Stored data entries:
»»

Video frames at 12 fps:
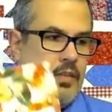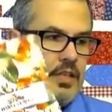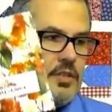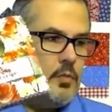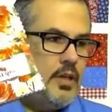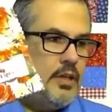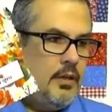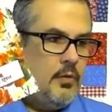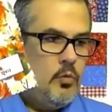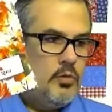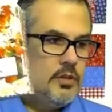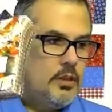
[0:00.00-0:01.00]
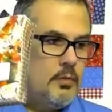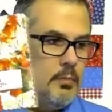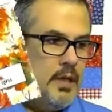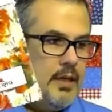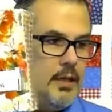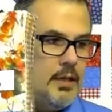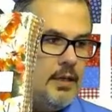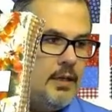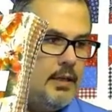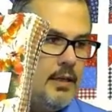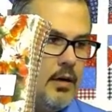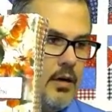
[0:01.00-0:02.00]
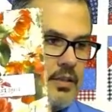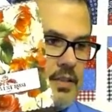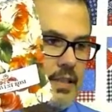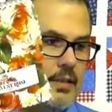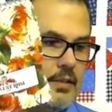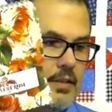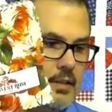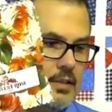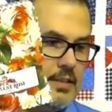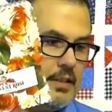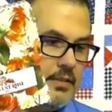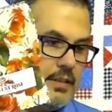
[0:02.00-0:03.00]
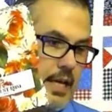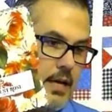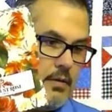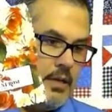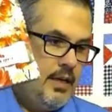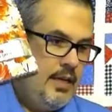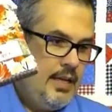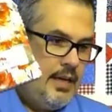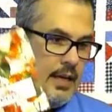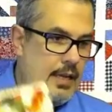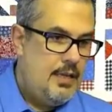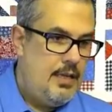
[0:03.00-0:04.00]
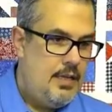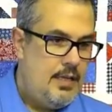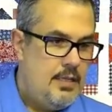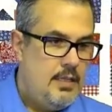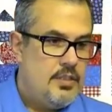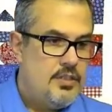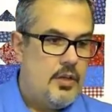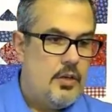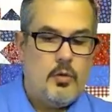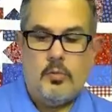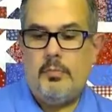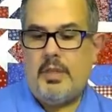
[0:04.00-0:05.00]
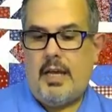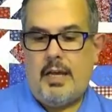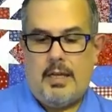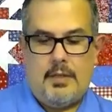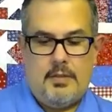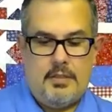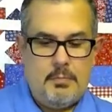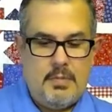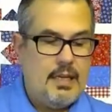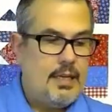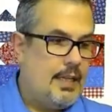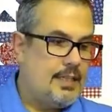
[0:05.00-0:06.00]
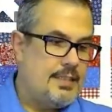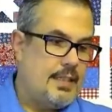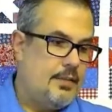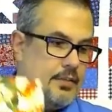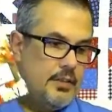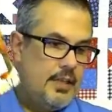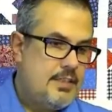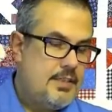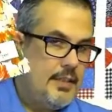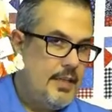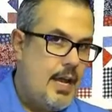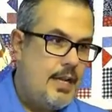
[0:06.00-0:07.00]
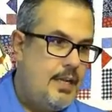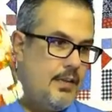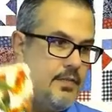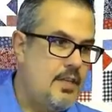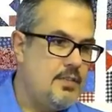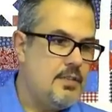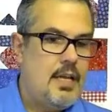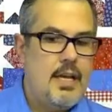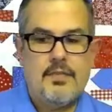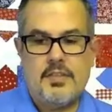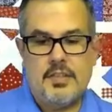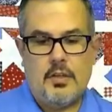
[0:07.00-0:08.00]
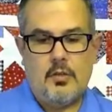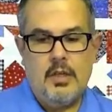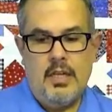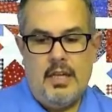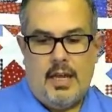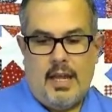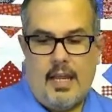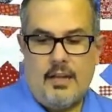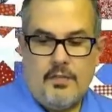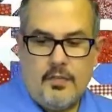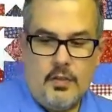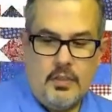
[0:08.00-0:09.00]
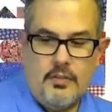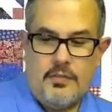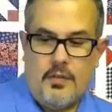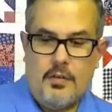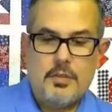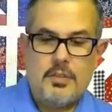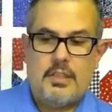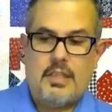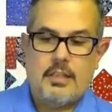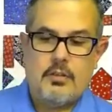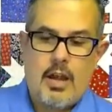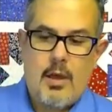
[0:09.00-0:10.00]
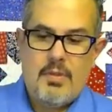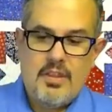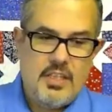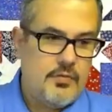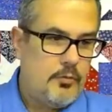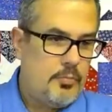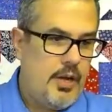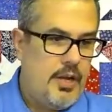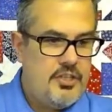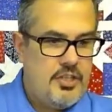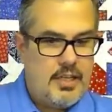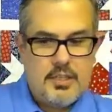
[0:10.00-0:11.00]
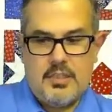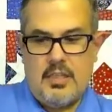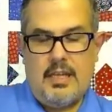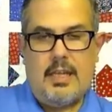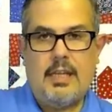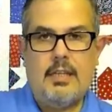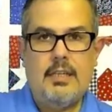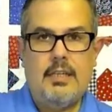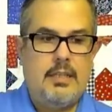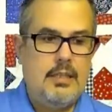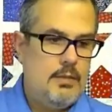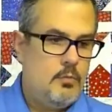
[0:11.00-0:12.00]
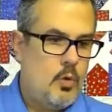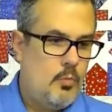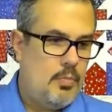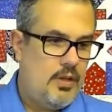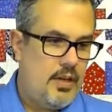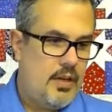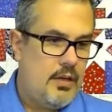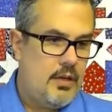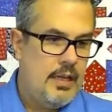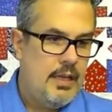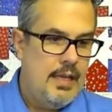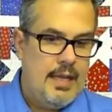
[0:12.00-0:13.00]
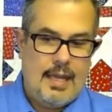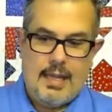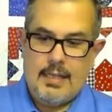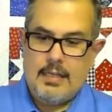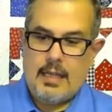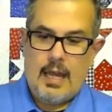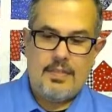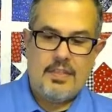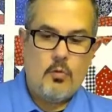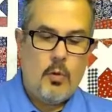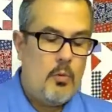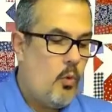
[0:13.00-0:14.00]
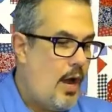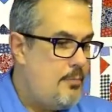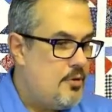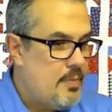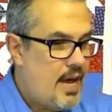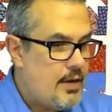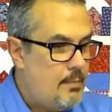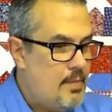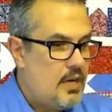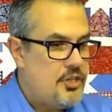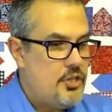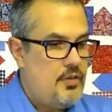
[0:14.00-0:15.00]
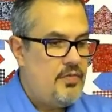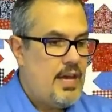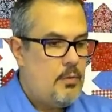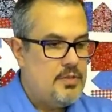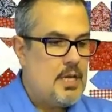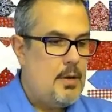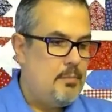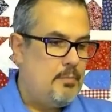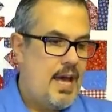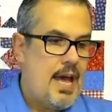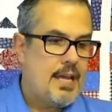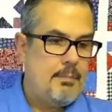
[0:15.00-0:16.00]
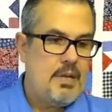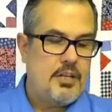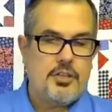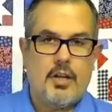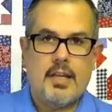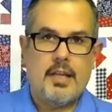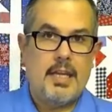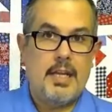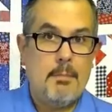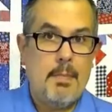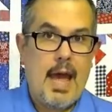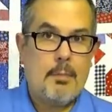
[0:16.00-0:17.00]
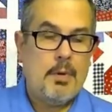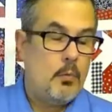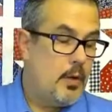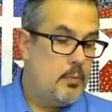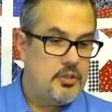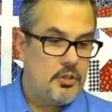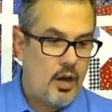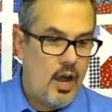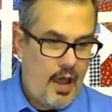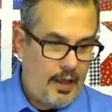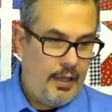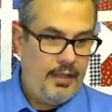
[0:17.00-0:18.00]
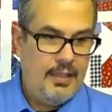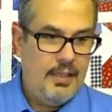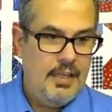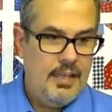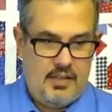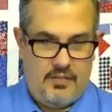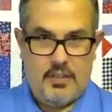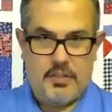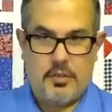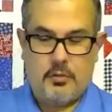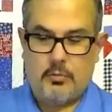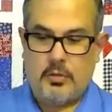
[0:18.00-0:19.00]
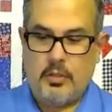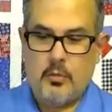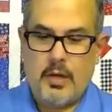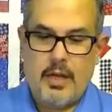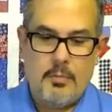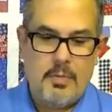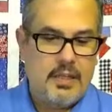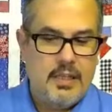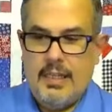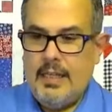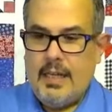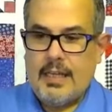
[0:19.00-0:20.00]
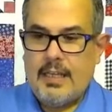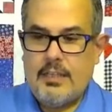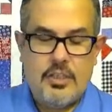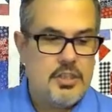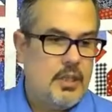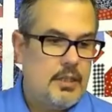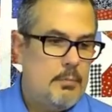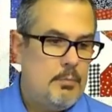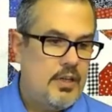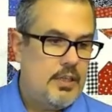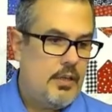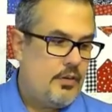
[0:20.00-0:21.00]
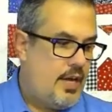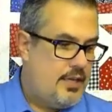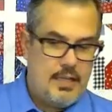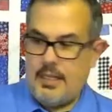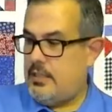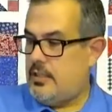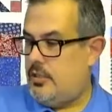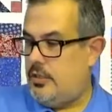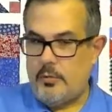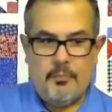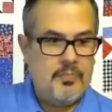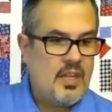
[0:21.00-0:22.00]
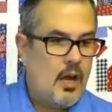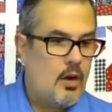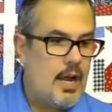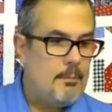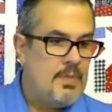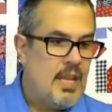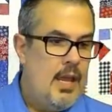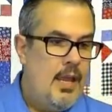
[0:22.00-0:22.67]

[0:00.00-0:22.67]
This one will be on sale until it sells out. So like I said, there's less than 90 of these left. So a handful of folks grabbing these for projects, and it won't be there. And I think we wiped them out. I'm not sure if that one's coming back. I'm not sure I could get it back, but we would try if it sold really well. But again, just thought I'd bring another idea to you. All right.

««

What you will do → Exactly as written above, print every record, and keep the pictures out.

Solved problem →
Video frames at 12 fps:
[0:00.00-0:01.00]
[0:01.00-0:02.00]
[0:02.00-0:03.00]
[0:03.00-0:04.00]
[0:04.00-0:05.00]
[0:05.00-0:06.00]
[0:06.00-0:07.00]
[0:07.00-0:08.00]
[0:08.00-0:09.00]
[0:09.00-0:10.00]
[0:10.00-0:11.00]
[0:11.00-0:12.00]
[0:12.00-0:13.00]
[0:13.00-0:14.00]
[0:14.00-0:15.00]
[0:15.00-0:16.00]
[0:16.00-0:17.00]
[0:17.00-0:18.00]
[0:18.00-0:19.00]
[0:19.00-0:20.00]
[0:20.00-0:21.00]
[0:21.00-0:22.00]
[0:22.00-0:22.67]

[0:00.00-0:22.67]
This one will be on sale until it sells out. So like I said, there's less than 90 of these left. So a handful of folks grabbing these for projects, and it won't be there. And I think we wiped them out. I'm not sure if that one's coming back. I'm not sure I could get it back, but we would try if it sold really well. But again, just thought I'd bring another idea to you. All right.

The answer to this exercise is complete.